Alan: That's the good side of the tracks
Steve: That’s the good side of the track, right. It brings back fond memories, but I’d much rather be up here. I went to school in St. Louis, Washington University for my undergrad and came back to USC for my graduate school. Received a bachelors in mathematics at Washington University and a Masters in computer science at USC. Following that, I was working for Pacific telephone at the time and after I finish my degree I made, proposed a question to them, what have you got for me?
Alan: And so, what year did you enter the, the field of going into business for yourself?
Steve: Probably by 1978.
Steve: So the computers were just starting to come into, you know, the automated systems, and “78” is really a little bit before the PC.
Steve: Way before the PCs, PC’s didn't exist back then. Most systems were being run on large mainframes and minicomputers were just starting to take hold as an alternative to having to run on the mainframe.
Alan: So, you went out and said well, I think I'll go put a computer company together. You bought yourself a minicomputer and…
Steve: Well, because my wife and I share the same background in terms of education, we decided that we were both young enough to try something on our own. She worked for IBM at the time as I said, I work for Pacific Telephone. We didn’t both leave our jobs at once, she left first while I continued to, to at least earn a living. And as it turns out, we decided to try it on our own and we were both young enough to go back into industry if we do not succeed.
Alan: What advice would you have for a person getting ready to start a business today knowing what you know and having traveled the road that you traveled.
Steve: Well, I would say that it’s not for everyone but if you have a desire to be your boss make your decisions and go where you think you may be able to make a better life, go for it! You know, that's what we thought, and we tried it and we have not looked back.
Alan: So when you started out, how did you know you were going to make money?
Steve: We didn’t, we saved up enough to survive about a year, without, if we didn’t earn a dime we could go on for about a year and within that timeframe we said we’ll give it a try and we went out, or she went out and started to make contacts with a number of companies that were in the field and as it turns out, the doors that were opened allowed us to go through and within about a year and a half, I left my job to join her.
Alan: So, you left a stable, steady income?
Steve: Yes, stable income.
Alan: Moving out to the great frontier, of owning your own business and so when you hit the, when you showed up for work the first day in your own company, how’d you feel?

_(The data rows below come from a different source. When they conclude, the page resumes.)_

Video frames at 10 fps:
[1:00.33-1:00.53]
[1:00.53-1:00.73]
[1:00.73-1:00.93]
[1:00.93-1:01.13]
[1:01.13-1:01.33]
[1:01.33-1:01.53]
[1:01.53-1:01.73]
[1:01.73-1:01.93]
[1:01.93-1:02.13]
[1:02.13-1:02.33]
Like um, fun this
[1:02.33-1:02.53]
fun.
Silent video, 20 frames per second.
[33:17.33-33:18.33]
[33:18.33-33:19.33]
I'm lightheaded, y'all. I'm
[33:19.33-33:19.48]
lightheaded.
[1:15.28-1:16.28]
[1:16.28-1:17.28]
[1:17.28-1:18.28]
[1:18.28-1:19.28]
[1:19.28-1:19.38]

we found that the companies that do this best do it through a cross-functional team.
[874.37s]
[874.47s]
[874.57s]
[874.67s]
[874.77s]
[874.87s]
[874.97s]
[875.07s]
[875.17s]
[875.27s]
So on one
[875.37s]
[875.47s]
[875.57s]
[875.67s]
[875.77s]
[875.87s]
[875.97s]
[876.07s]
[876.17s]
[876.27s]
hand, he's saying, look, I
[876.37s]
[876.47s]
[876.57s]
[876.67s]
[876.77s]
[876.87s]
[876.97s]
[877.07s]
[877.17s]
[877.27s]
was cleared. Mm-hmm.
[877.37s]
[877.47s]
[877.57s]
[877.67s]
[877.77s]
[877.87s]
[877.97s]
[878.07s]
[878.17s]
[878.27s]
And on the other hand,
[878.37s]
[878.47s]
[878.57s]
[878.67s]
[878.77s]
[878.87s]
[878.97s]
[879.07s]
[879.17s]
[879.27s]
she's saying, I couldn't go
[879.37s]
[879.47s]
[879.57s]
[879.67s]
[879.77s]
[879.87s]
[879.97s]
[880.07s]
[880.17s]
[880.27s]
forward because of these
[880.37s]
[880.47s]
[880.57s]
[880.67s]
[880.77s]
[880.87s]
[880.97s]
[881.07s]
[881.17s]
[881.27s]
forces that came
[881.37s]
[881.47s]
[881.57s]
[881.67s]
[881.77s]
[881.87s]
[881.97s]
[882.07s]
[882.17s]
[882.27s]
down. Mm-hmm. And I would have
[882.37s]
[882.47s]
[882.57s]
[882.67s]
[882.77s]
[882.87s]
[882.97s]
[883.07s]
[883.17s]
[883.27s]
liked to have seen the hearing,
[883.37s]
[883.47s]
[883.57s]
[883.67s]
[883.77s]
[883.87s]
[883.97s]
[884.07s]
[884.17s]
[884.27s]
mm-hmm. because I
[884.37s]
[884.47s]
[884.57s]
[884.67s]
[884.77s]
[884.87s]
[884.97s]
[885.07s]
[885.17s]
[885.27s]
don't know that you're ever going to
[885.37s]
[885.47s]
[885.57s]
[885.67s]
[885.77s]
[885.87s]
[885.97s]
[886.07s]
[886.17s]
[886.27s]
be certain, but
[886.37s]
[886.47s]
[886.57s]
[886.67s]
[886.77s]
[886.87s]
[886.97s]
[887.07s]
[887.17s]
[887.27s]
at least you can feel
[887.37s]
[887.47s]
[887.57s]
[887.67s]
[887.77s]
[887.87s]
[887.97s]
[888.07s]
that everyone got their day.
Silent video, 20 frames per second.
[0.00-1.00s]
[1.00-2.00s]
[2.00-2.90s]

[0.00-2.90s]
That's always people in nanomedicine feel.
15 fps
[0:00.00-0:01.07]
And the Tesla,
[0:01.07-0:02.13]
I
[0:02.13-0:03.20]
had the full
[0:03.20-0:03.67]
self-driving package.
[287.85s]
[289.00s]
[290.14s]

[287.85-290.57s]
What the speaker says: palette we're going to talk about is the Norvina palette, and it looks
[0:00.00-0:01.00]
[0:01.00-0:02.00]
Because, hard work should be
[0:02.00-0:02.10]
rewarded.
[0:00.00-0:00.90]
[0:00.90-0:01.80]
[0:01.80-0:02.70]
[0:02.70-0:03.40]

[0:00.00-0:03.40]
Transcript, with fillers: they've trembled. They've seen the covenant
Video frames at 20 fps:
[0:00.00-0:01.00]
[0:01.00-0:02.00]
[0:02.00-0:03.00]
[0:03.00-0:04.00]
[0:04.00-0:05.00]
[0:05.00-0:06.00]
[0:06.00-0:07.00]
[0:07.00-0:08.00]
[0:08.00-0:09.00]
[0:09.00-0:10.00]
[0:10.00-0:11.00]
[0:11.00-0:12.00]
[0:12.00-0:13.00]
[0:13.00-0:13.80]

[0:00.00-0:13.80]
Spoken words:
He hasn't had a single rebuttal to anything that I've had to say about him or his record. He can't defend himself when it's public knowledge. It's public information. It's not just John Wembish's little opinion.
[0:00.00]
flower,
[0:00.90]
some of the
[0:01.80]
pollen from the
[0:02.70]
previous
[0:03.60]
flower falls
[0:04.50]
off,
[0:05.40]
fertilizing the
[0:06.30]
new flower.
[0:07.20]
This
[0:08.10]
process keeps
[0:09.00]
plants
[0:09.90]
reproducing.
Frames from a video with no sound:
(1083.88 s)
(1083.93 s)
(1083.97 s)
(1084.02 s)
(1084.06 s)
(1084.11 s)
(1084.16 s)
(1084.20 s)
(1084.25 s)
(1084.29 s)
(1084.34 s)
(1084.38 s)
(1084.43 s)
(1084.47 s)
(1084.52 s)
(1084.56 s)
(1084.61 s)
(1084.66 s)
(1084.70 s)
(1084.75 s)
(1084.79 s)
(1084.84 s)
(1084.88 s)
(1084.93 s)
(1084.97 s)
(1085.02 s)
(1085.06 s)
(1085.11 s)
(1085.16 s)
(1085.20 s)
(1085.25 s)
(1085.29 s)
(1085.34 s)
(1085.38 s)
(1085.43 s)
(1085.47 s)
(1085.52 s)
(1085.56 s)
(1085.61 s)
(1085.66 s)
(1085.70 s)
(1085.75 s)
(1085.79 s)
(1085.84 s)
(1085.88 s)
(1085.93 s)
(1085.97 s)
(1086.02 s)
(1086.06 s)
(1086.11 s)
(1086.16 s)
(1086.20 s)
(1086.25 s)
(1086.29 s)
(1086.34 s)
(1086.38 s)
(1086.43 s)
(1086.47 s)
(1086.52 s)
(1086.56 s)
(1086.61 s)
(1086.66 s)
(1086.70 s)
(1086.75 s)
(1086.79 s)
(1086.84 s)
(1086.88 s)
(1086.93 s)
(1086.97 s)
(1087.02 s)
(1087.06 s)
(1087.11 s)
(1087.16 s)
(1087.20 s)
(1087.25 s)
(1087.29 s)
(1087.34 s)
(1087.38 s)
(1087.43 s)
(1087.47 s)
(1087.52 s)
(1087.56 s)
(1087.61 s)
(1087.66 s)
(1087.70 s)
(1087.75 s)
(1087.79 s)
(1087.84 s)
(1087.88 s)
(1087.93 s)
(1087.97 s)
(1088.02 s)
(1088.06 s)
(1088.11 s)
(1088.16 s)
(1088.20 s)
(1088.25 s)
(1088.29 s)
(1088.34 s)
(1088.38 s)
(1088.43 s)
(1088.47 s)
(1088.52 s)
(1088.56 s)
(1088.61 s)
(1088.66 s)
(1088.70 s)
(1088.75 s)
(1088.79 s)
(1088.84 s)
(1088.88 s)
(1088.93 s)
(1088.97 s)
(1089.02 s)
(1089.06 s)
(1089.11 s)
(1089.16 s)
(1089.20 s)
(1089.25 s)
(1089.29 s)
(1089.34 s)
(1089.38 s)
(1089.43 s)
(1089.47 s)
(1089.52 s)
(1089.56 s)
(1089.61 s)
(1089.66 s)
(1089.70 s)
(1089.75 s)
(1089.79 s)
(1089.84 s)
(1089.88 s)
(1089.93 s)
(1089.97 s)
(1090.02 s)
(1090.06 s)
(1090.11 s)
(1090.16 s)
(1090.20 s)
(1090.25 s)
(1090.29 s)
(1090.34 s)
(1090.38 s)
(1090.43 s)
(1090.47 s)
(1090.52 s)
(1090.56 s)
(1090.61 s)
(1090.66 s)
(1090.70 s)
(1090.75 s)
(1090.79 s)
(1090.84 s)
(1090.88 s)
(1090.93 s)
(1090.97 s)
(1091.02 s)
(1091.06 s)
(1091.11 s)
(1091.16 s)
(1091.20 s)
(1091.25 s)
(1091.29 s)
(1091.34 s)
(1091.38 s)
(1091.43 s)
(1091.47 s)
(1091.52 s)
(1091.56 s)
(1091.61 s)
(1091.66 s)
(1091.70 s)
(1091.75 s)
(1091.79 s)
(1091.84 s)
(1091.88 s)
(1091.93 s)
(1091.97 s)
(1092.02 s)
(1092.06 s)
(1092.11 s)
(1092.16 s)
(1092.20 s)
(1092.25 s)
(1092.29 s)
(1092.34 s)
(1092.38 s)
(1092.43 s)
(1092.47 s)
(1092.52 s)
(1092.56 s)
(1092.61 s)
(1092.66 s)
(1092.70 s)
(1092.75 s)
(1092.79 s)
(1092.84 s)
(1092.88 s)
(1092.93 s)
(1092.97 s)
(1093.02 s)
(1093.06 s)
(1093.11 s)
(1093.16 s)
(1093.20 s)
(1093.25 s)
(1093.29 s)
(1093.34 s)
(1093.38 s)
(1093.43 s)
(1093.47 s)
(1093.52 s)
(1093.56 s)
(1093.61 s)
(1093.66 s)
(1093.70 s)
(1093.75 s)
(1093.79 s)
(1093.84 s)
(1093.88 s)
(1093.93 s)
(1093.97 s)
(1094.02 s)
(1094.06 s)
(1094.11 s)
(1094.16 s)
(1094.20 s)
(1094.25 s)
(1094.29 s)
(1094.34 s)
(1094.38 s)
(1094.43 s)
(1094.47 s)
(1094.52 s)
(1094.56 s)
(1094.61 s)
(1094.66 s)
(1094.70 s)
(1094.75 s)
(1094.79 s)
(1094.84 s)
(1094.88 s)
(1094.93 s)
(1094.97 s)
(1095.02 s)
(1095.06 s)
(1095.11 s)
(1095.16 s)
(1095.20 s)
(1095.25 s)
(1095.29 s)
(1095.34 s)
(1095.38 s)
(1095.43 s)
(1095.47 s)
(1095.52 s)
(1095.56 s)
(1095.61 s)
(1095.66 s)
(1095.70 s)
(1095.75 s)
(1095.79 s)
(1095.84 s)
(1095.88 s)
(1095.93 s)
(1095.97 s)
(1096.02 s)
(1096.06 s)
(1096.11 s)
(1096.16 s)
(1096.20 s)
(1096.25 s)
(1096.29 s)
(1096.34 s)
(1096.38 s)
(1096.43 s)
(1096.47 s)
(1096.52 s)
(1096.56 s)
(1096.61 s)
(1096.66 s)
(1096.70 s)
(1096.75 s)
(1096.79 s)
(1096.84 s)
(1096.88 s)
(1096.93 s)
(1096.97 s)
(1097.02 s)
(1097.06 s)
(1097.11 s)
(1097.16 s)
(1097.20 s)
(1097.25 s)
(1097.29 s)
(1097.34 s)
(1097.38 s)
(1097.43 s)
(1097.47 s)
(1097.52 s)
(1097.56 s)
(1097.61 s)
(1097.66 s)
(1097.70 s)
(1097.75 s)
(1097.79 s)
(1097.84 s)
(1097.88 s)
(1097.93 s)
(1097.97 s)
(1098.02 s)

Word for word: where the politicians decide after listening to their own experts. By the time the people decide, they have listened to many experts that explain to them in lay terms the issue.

Steve: Afraid, just not knowing what the future’s going to hold for us. Because we don't have the comfort now receiving a check every two weeks, insurance coverage is not to be there just the stability of knowing things are being handed to you.
Alan: What you feel is necessary to be successful in life?
Steve: I, well, I think if you go into anything you do with the, an attitude that knowing the uncertainty but you still want to give it a try and give it an honest try and work toward that goal, things will work out.
Alan: I’m visiting here today with Steve Cho, he’s the founder of the company ASCC a computer software company located here in the San Francisco Bay Area, we”ll take a quick break and be right back after these messages.
Alan: Welcome back, I’m here today with Steve Cho. He’s the founder of ASCC, a computer software company here in the San Francisco Bay Area. Steve, before the break we were talking about your transition into the career moving from the corporate world into your own business. When you got into your own business self, what you feel the turning point was in your career when you felt that you knew that you get a make it?
Steve: Well, to this day, I still feel that I haven’t made it yet, believe it or not.
Alan: Interesting, and you’ve been doing this for some, what 30?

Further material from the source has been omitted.